╔══

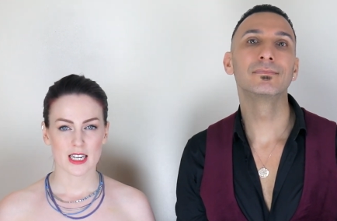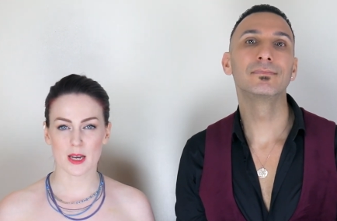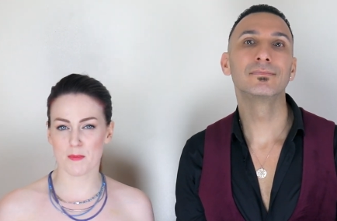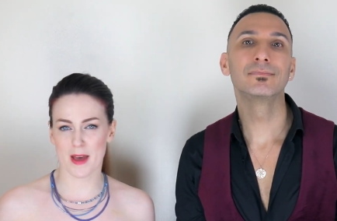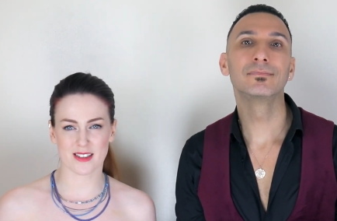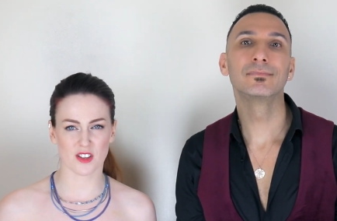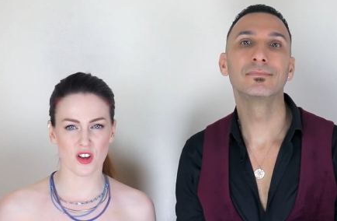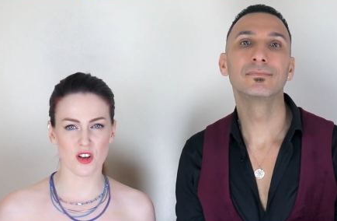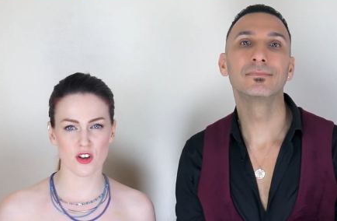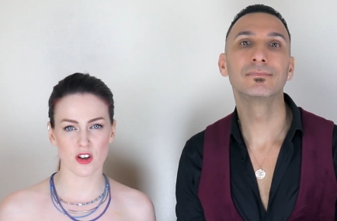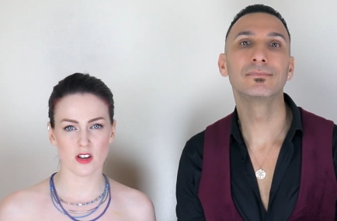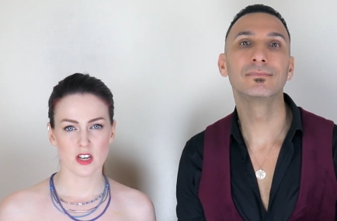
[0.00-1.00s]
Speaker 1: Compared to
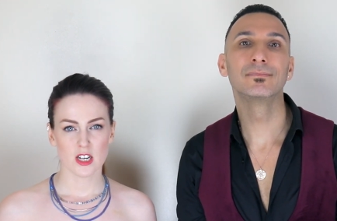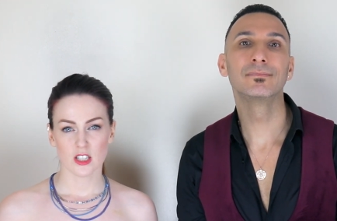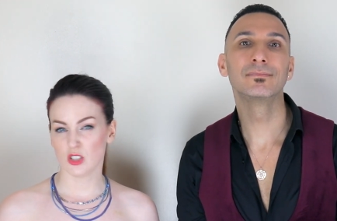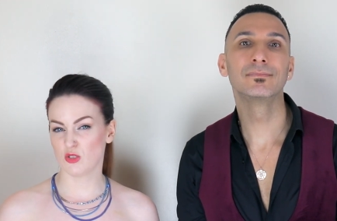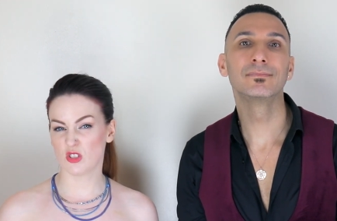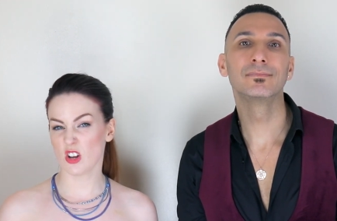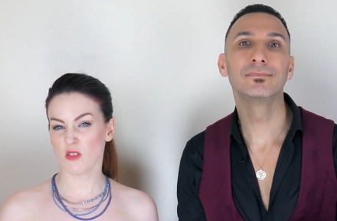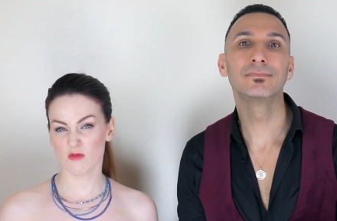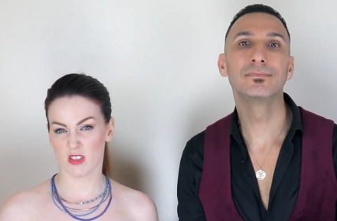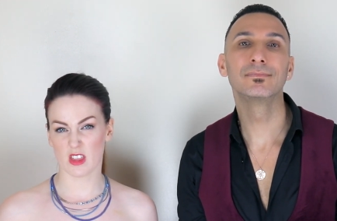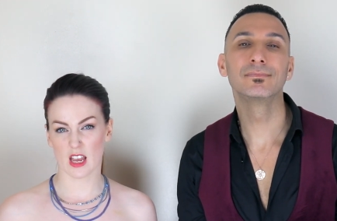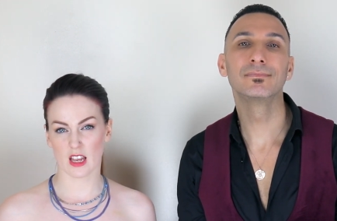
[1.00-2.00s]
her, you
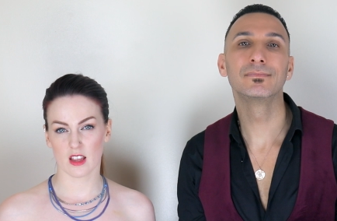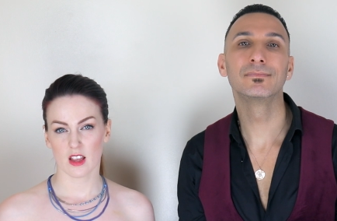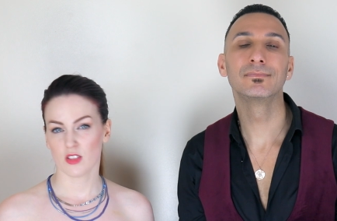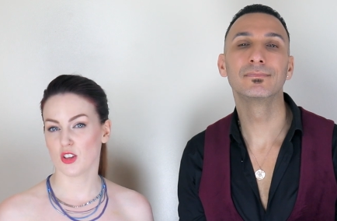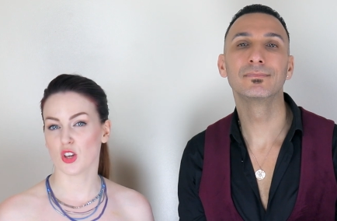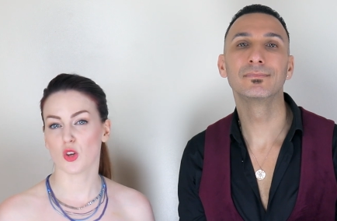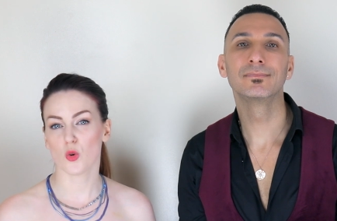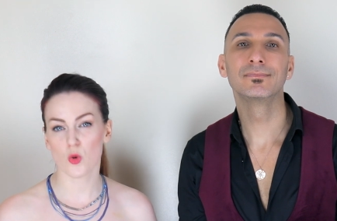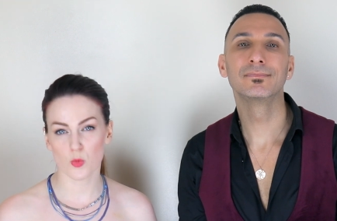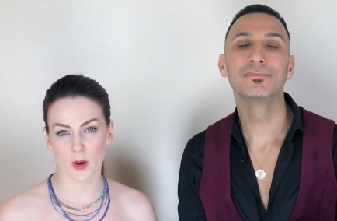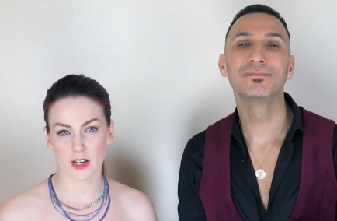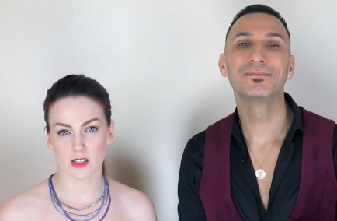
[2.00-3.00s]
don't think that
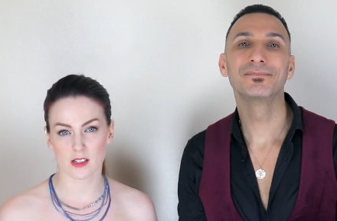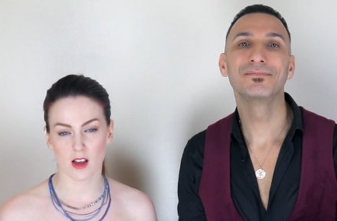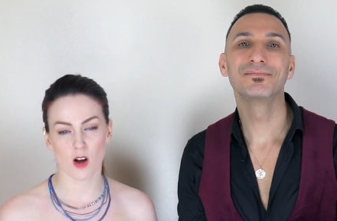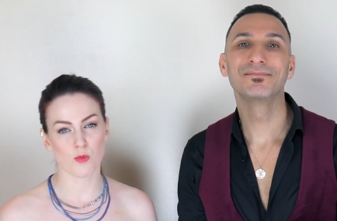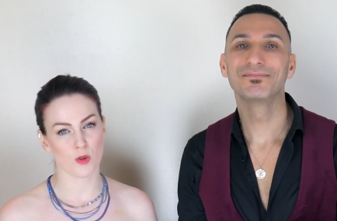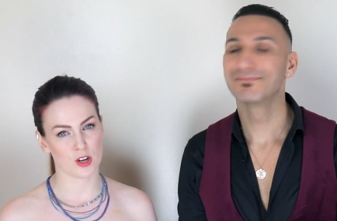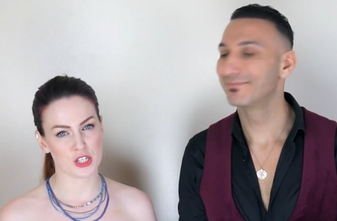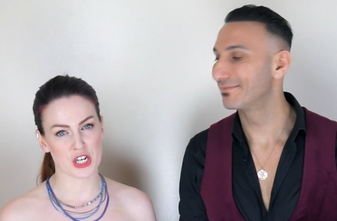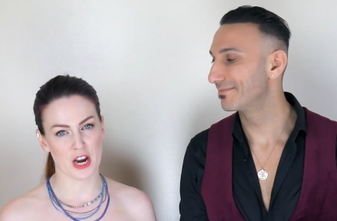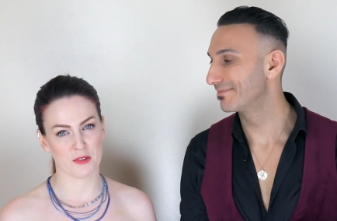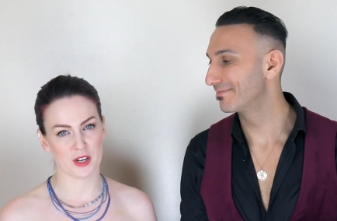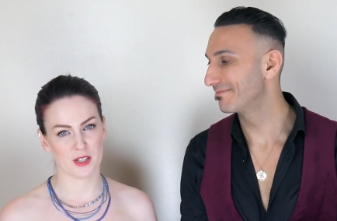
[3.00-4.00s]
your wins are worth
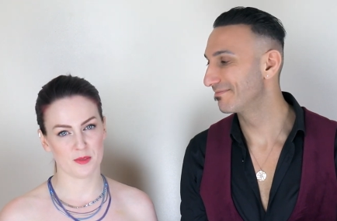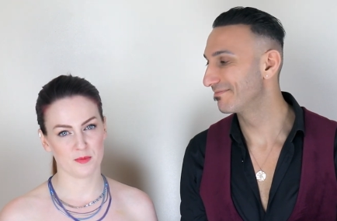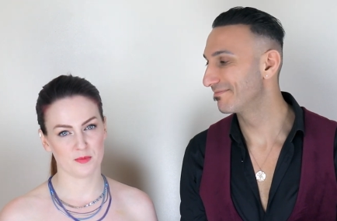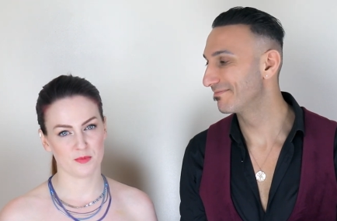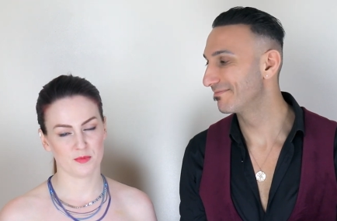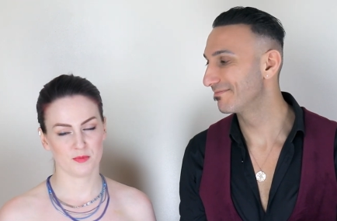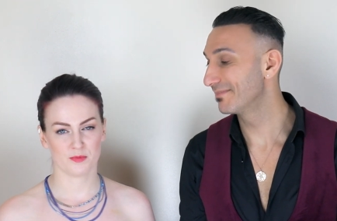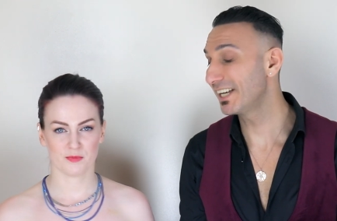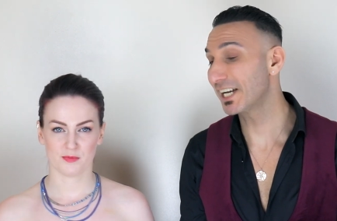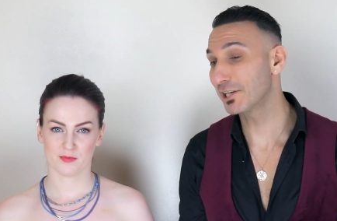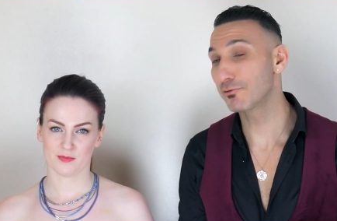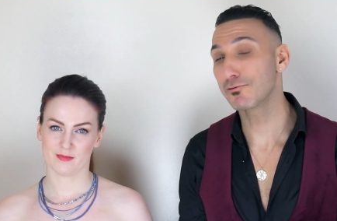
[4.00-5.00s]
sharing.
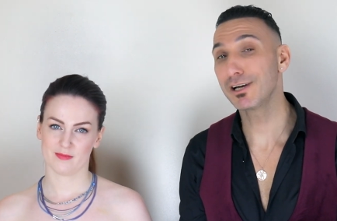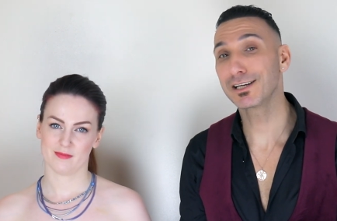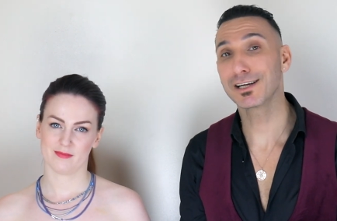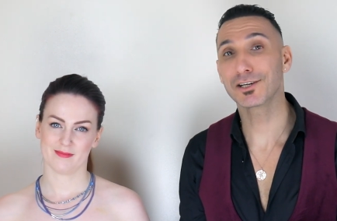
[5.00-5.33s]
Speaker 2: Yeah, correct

╚══

#### Instructions for the task
Repeat the material above word for word, please, apart from its images.

#### Task result
[0.00-1.00s]
Speaker 1: Compared to
[1.00-2.00s]
her, you
[2.00-3.00s]
don't think that
[3.00-4.00s]
your wins are worth
[4.00-5.00s]
sharing.
[5.00-5.33s]
Speaker 2: Yeah, correct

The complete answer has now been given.